Global real estate consultant JLL's latest Property Market Monitor research is reporting this week that Hong Kong's overall Grade A office rents further contracted in September 2020.
Rents continued to contract across all major office submarkets in Hong Kong as the overall market recorded a 1.3% decrease m-o-m in September after the rents dropped 1.7% in August. Rental decline moderated compared to an average rental decline of over 2% per month in the first half. The improvement was due to COVID-19 appearing to be more contained.
Rental pressure was more pronounced in the traditional core office submarkets on Hong Kong Island, where rents dropped more than 1.5% m-o-m as demand stayed weak and vacancy rates continued to increase.
Overall net absorption amounted to -243,500 square feet as significant amount of space in Central came back to the market from decentralizing tenants. The vacancy rate in Central rose to 6.8% on the back of the office space previously occupied by the Securities and Futures Commission returning to the leasing market after the organization relocated to Hong Kong East.

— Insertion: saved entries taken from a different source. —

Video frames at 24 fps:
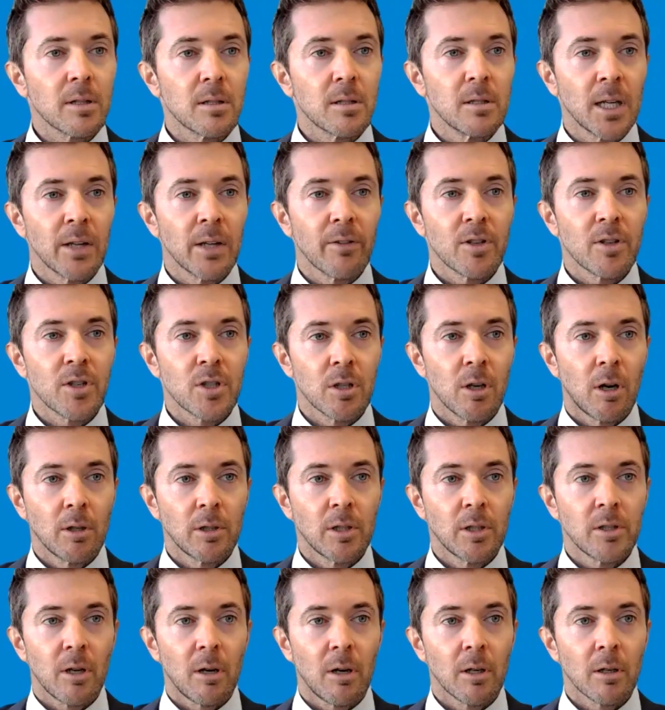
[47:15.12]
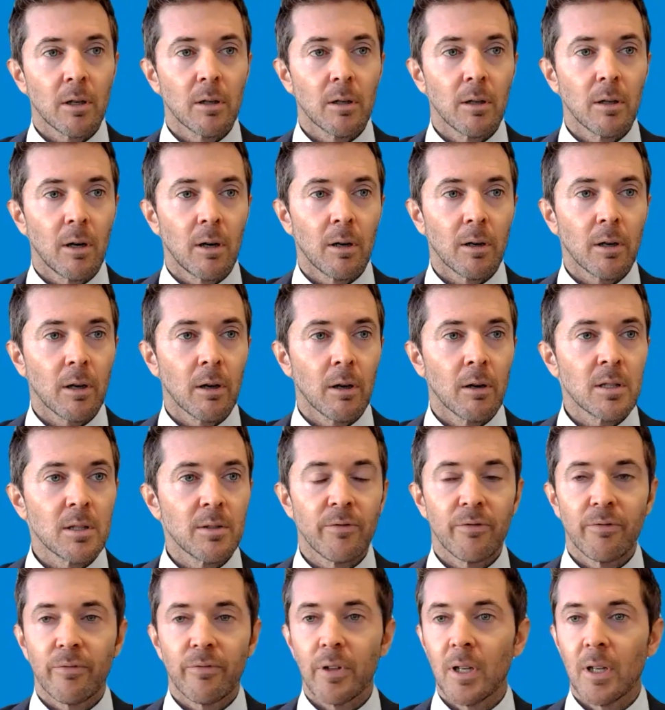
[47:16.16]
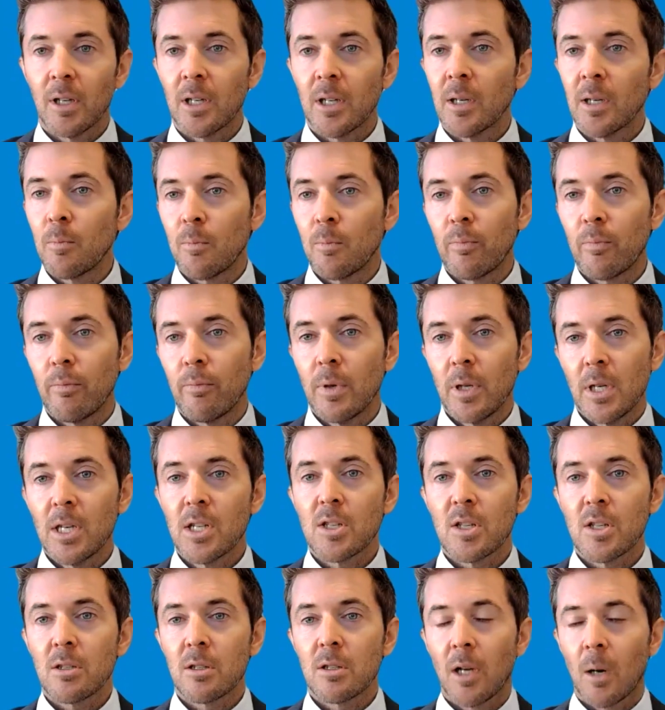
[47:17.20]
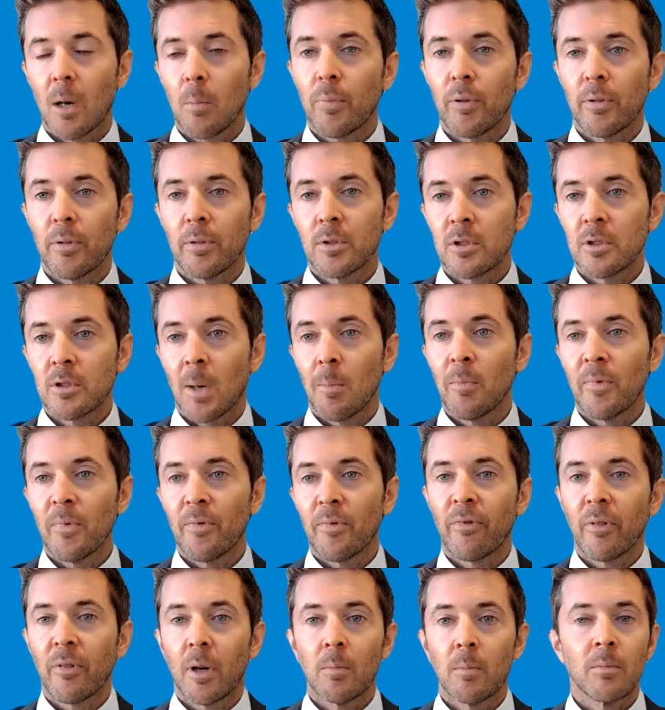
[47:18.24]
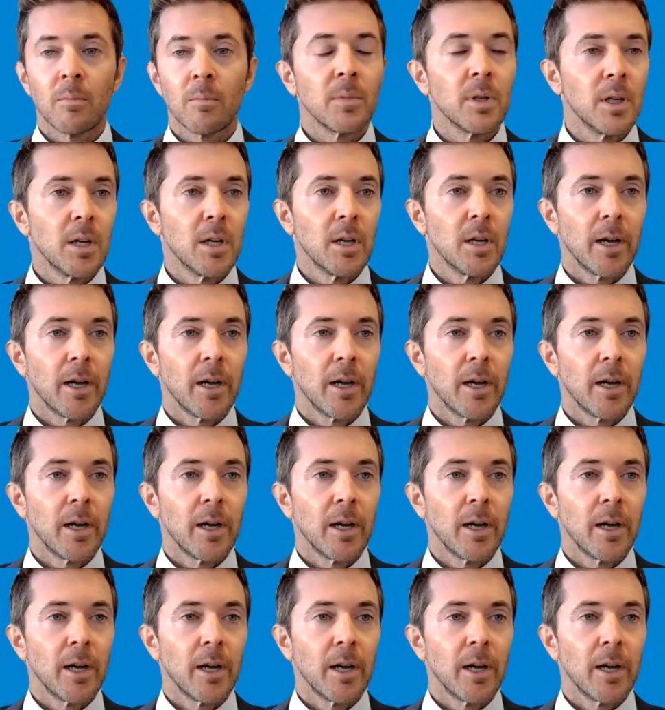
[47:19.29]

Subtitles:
none of those charges are going to stop Trump from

Limited demand was underpinned by a few flexible space operators taking space to open new centres in Causeway Bay. For instance, Compass Offices has leased an office space with a lettable floor area of 15,700 sq. ft at Lee Garden Two, while Sky Business Centre leased an office space with a gross floor area of 17,000 sq. ft at Times Square. In Central, Sullivan and Cromwell leased an office with a net floor area of 14,000 sq. ft at Alexandra House to relocate out of another Grade A building in Central.

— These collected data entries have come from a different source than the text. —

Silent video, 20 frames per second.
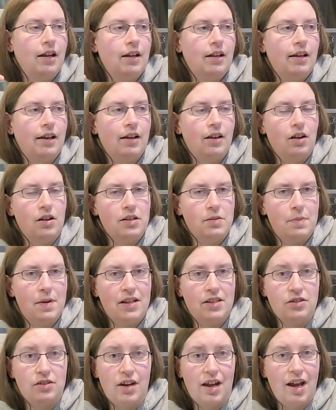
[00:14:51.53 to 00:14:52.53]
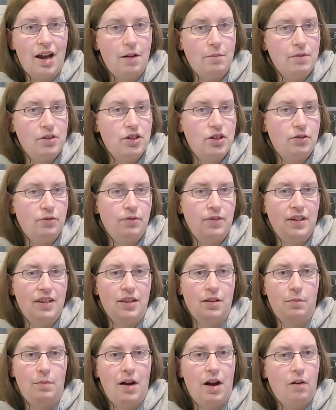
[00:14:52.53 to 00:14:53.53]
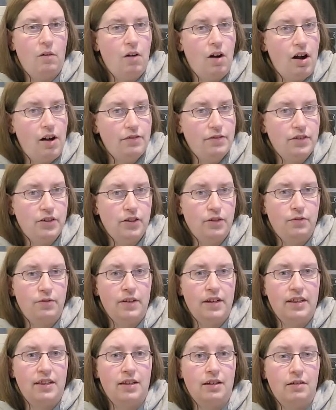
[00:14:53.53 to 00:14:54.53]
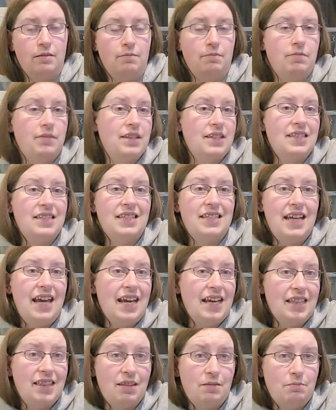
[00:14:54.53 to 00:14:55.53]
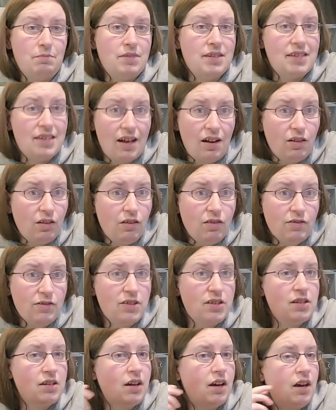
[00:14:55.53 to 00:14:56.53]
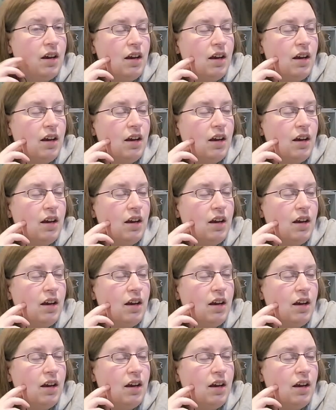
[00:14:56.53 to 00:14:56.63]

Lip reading: Like, it all depends on how much you feed them, how often you feed them, the snake themselves.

Paul Yien, Senior Director of Markets at JLL in Hong Kong commented, "The overall leasing demand in the office market remains subdued as many companies adopted a wait-and-see attitude. But we saw a number of companies decided to lease new office space to consolidate their offices in different locations and upgrade when the landlords are willing to offer more flexible leasing terms."

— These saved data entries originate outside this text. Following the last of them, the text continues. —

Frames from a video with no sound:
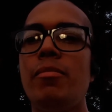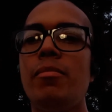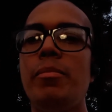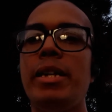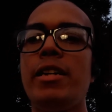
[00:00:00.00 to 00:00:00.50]

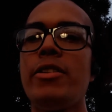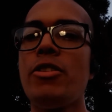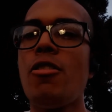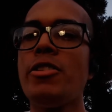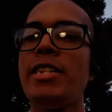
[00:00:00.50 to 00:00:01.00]
Because
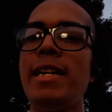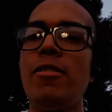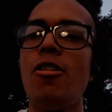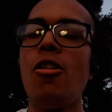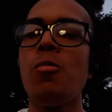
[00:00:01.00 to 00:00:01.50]

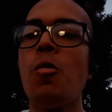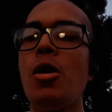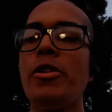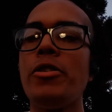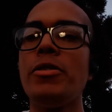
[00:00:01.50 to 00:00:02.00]
our
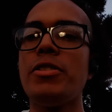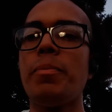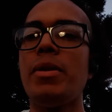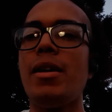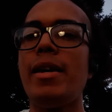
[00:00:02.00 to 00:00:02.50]
water
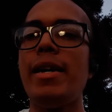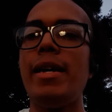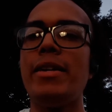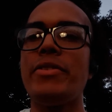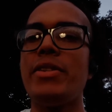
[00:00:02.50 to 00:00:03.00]
supply
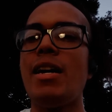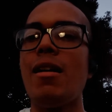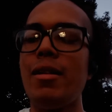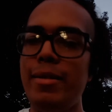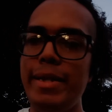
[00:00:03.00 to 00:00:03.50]
is not
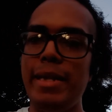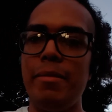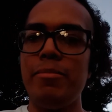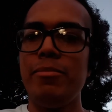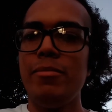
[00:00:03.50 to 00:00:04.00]
clean.
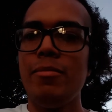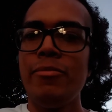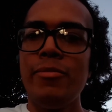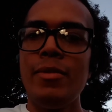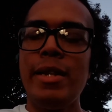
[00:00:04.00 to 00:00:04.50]

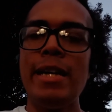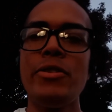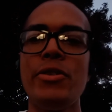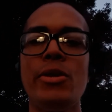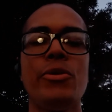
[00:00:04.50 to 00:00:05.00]
That's
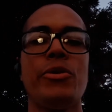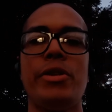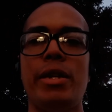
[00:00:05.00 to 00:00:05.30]
another thing.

In the property investment market, Nelson Wong, Head of Research at JLL in Greater China further reported, "Sales of office properties stayed relatively slow in September with just a handful of strata-titled office floors above HKD 20 million being transacted. Investment activity in the retail market was also subdued last month, particularly in core shopping areas. Investor interest stayed focused on assets in non-shopping areas as the retail market is mainly supported by local consumption. We believe the trend will continue this year."